Immaginatevi negli esclusivi salotti del palazzo reale, con le loro carte da parati, i tavolini in legno finemente decorati, i divanetti e le poltroncine in velluto dai colori confetto o lussuosi; le dame di compagnia della regina amavano riunirsi con lei ogni pomeriggio, intorno alle 17.00, per chiacchierare di pettegolezzi effimeri e gustare, insieme al tè, pasticcini, pane caldo con burro e confetture e fette di torta appena sfornate, ma anche sandwich salati. Immancabili i servizi di porcellana con cui questo buffet veniva servito: tazze e teiere dipinte, vassoi e alzatine in argento, cineserie e chi più ne ha più ne metta. Durante la stagione estiva poi, spesso ci si spostava in veranda, tra poltrone in rattan su cui dondolarsi dolcemente e la vista di piante e fiori a fare tutto il resto. Inizialmente considerata un’abitudine per le classi privilegiate, ben presto il cosiddetto “afternoon tea” divenne un’usanza tipica di tutto il Regno Unito e in tutta l’isola nacquero tantissime sale dedicate al tè delle cinque, che gareggiavano in bellezza, eleganza e ovviamente bontà del companatico. Da Londra a tutto il resto d’Europa il passo è breve: da Parigi a Vienna, passando per Milano, Torino e Napoli, le pasticcerie più importanti delle grandi capitali europee cominciano a riservare delle sale specifiche per questo appuntamento quotidiano, che ancora oggi hanno conservato intatto il loro fascino d’altri tempi. E che dire del fascino misterioso del Medio Oriente? Dai riad di Marrakech alle nuove capitali del lusso come Dubai, le sale da tè continuano a essere un luogo sospeso tra passato e futuro, dove abbandonarsi a un momento di relax, riflessione ma anche semplice condivisione, qualcosa capace di scalare corpo e cuore in un solo gesto.

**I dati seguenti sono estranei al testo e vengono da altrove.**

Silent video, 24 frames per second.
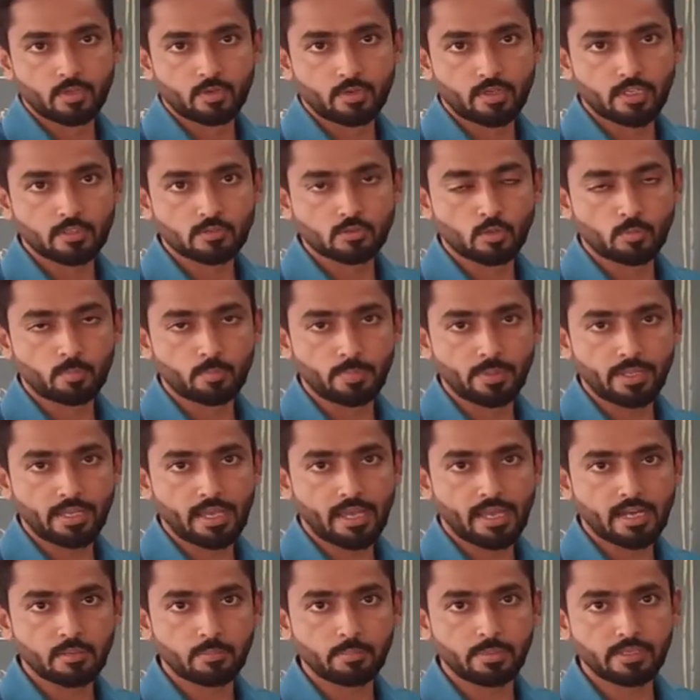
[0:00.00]
Okay, so pea
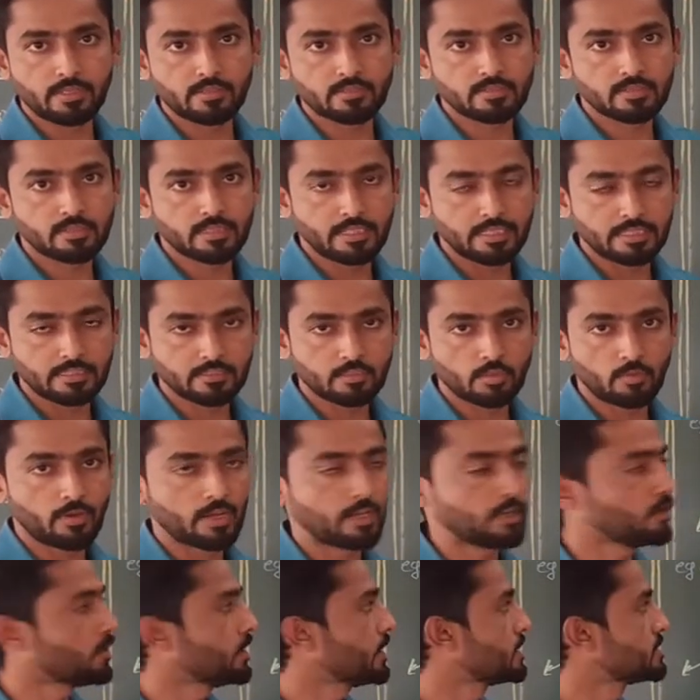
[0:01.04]
and beans is the
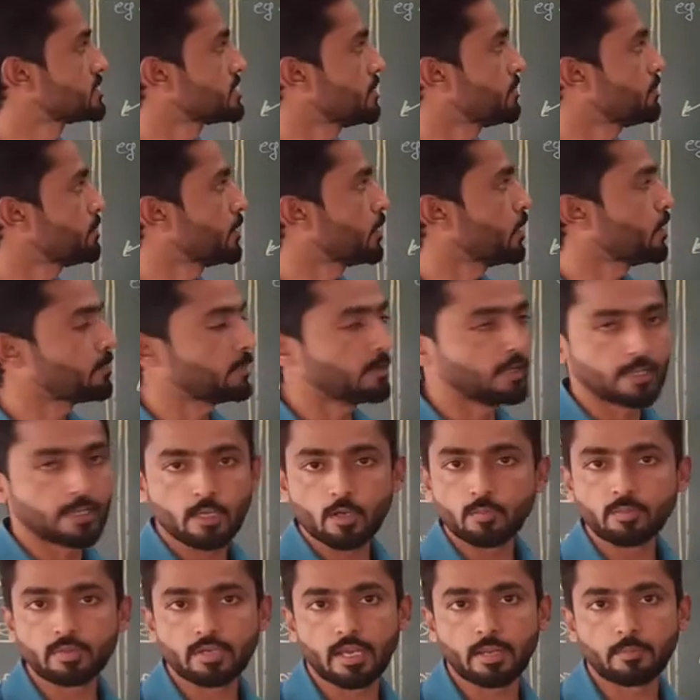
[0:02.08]
well-known example of
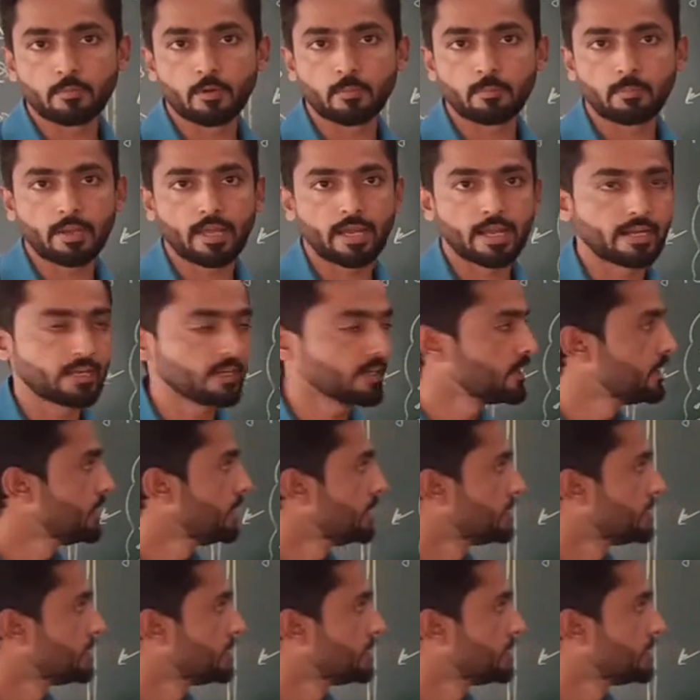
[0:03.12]
legume type of plant.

Quali sono a oggi le sale da tè più belle da visitare assolutamente? Partiamo dalla capitale del tè per eccellenza, Londra, dove è possibile fare un vero e proprio salto indietro nel tempo all’iconico Hotel Café Royal e, in particolare, nella sua Oscar Wilde Lounge, la sala da tè dedicata al celebre scrittore e dandy irlandese. Con la sua maestosa cornice fatta di stucchi in oro e specchi e le sue poltrone rosse, vi sembrerà di rivivere le atmosfere imperiali della Londra Vittoriana. La Mamounia di Marrakech è invece il contraltare perfetto che unisce tradizione e lusso: la sala da tè, oltre ai gustosi dolci dello chef parigino Pierre Hermé, è caratterizzata da un salone interno illuminato dalla luce di un monumentale lampadario di cristallo e un patio andaluso con un fascino da giardino d’inverno. In Italia, non potrete perdervi una pausa in due istituzioni del genere: quella al Four Seasons di Firenze e del Grand Hotel Tremezzo sul Lago di Como, due master dell’eleganza sopraffina del più autentico Italian style. A Parigi è invece una tappa obbligatoria la celebre Maison Angelina, simbolo della patisserie francese, sofisticata e vezzosa, dove oltre al tè avrete senza dubbio l’imbarazzo della scelta per la selezione di leccornie al bancone. La soddisfazione dei sensi vale la fila. Per il lusso più esclusivo, concedetevi una consumazione all’hotel The Chedi Andermatt, un cinque stelle unico del Canton Uri, in Svizzera; la Russian Tea Room a Central Park resta invece la prediletta dei newyorkesi, un locale storico fondato da russi fuggiti dalla rivoluzione d’ottobre negli anni venti del Novecento e celebrato anche nei film da Woody Allen. E se è la Russia la vostra musa, perché non prendervi un tè caldo all’Astoria Hotel di San Pietroburgo? Un luogo sospeso tra passato e presente dove la bellezza regna sovrana.